Une autre chose est bien dure aujourd’hui, c’est la lecture de la passion de Jésus. Nous entendons encore ce témoin de la mort de Jésus, au pied de la croix : « Si tu es le Fils de Dieu, descends de ta croix ! » Pourquoi la parole d’amour est-elle clouée sur le bois de la croix ? Pourquoi faut-il que Jésus souffre ? Pourquoi faut-il que Dieu, par Jésus son Fils, passe par le rejet le plus total et par la mort ?
Je crains de ne pas avoir de réponse définitive. Dieu, ici, nous entraîne au-delà de nos raisonnements ! Essayons cependant de trouver une voie !
Nous sommes là, nous, confrontés au mal sous toutes ses formes, que ce soit la souffrance, la mort, ou bien le désir de faire le mal, c’est-à-dire ce qu’on appelle notre péché. Ou encore la violence guerrière, comme dans les Balkans, le nationalisme exacerbé. Et parfois nous rêvons que Dieu vienne effacer tout cela de notre vie. Ou bien on lui reproche de ne pas le faire. Autour de nous des sarcasmes montent : « Où est-il ton Dieu, puisqu’il n’intervient pas ? » Mais Dieu n’intervient pas comme un magicien. Voici comment il intervient : en Jésus, il nous rejoint. Il rejoint aussi l’homme pécheur, celui qui souffre ou meurt. Dieu n’efface pas d’un coup de gomme, mais il affronte avec nous, il porte avec nous et pour nous. Ce qui me frappe et me séduit, chez Jésus, c’est qu’il va jusqu’au bout de ce qu’il dit. Dieu ne triche pas. Toute sa vie, Jésus de Nazareth ne cesse d’être donné, de donner de sa vie, et dans sa mort sur la croix, il donne toute sa vie.

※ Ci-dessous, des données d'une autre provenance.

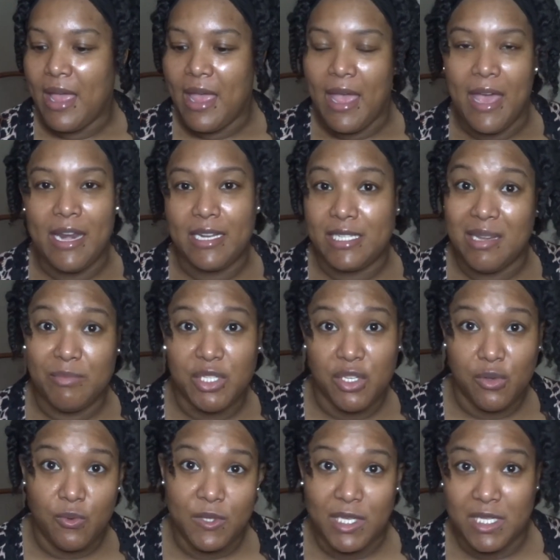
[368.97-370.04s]
and attempt to
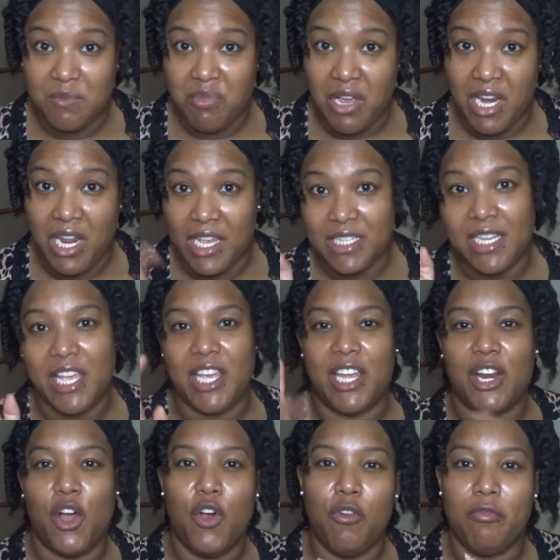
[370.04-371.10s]
use these products and
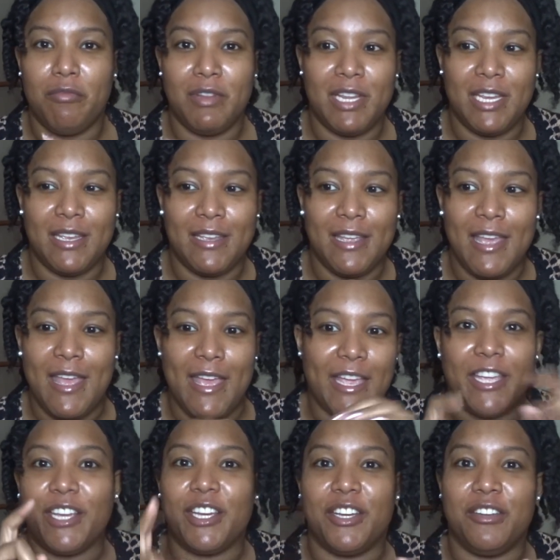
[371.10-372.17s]
hopefully
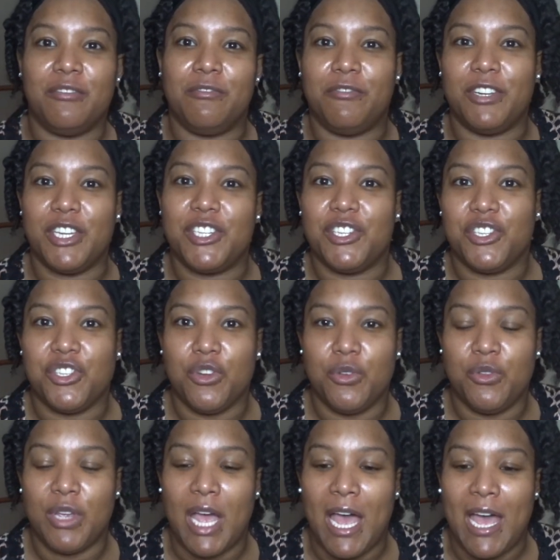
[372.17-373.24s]
get good footage to show
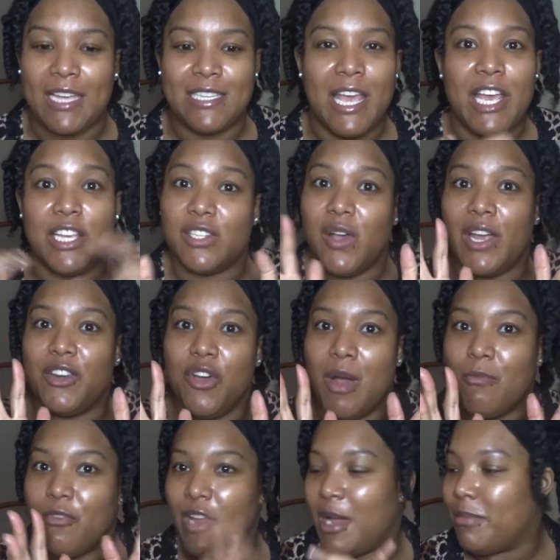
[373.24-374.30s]
you guys. So I know
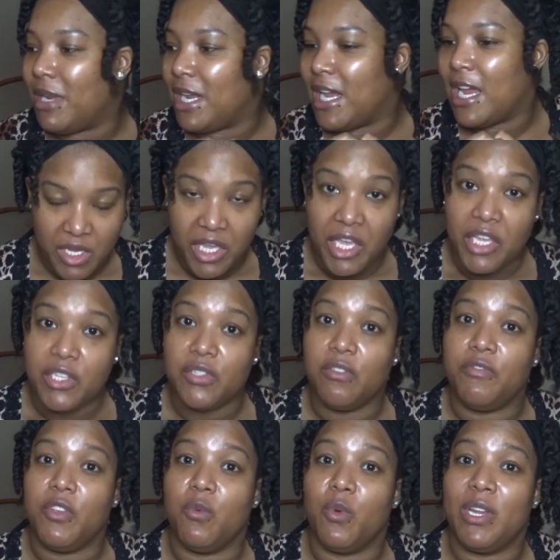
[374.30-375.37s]
I'm rambling, so if
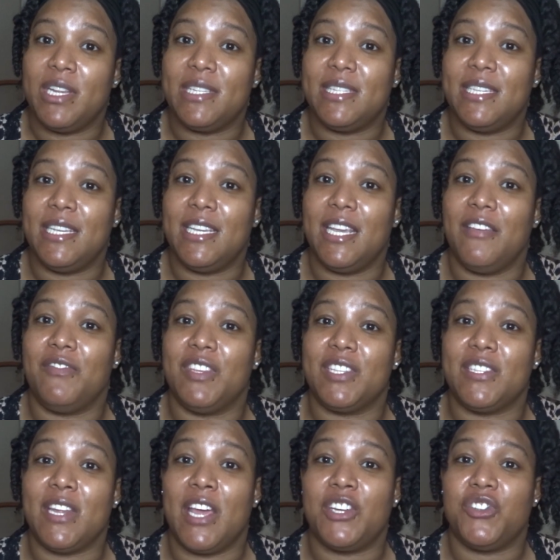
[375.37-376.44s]
you want to see if this
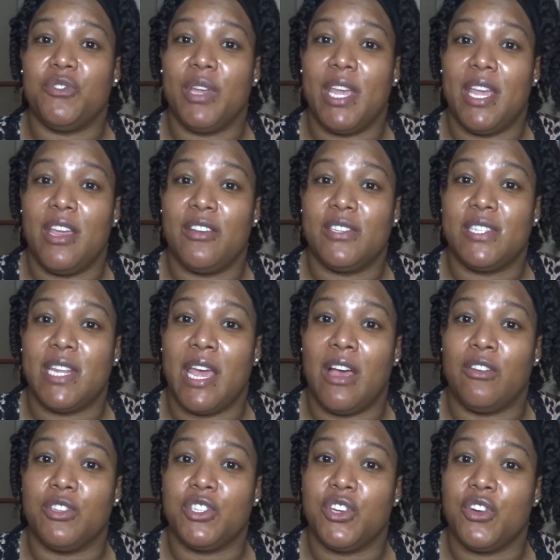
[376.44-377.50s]
natural
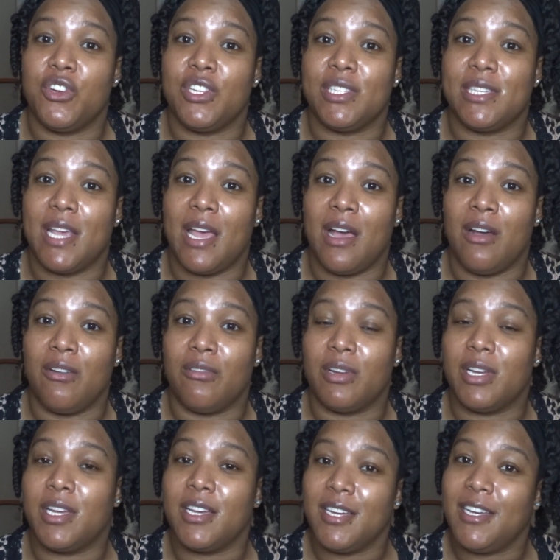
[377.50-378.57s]
hairstyle turns out
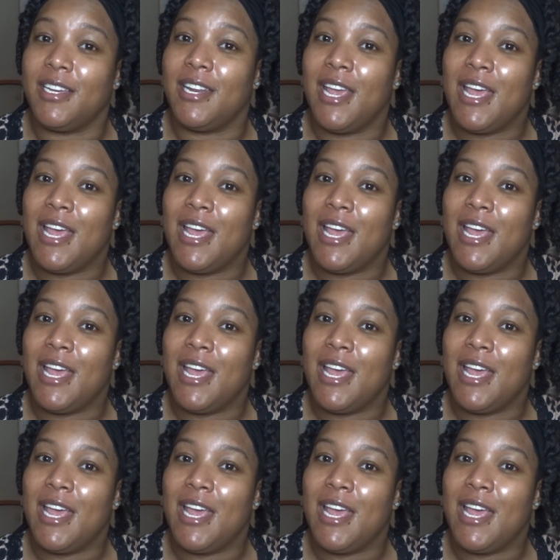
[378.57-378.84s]
good,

Et Jésus nous ouvre une formidable espérance : Toute sa vie il montre que l’amour peut triompher, il indique un chemin de solidarité contre le mal. Par sa résurrection, il montre que la vie l’emporte sur la mort. La foi chrétienne consiste à ne jamais nier la mort, et à cause de cela certains croient que nous sommes des gens un peu morbides. Il n’en est rien ! La foi chrétienne consiste à ne pas nier le péché ou la mort mais à les affronter avec la force que Dieu nous donne. Avec Jésus passer la mort, tel est notre programme ! Dans notre prière, nous demandons à Dieu moins d’effacer que de porter avec nous !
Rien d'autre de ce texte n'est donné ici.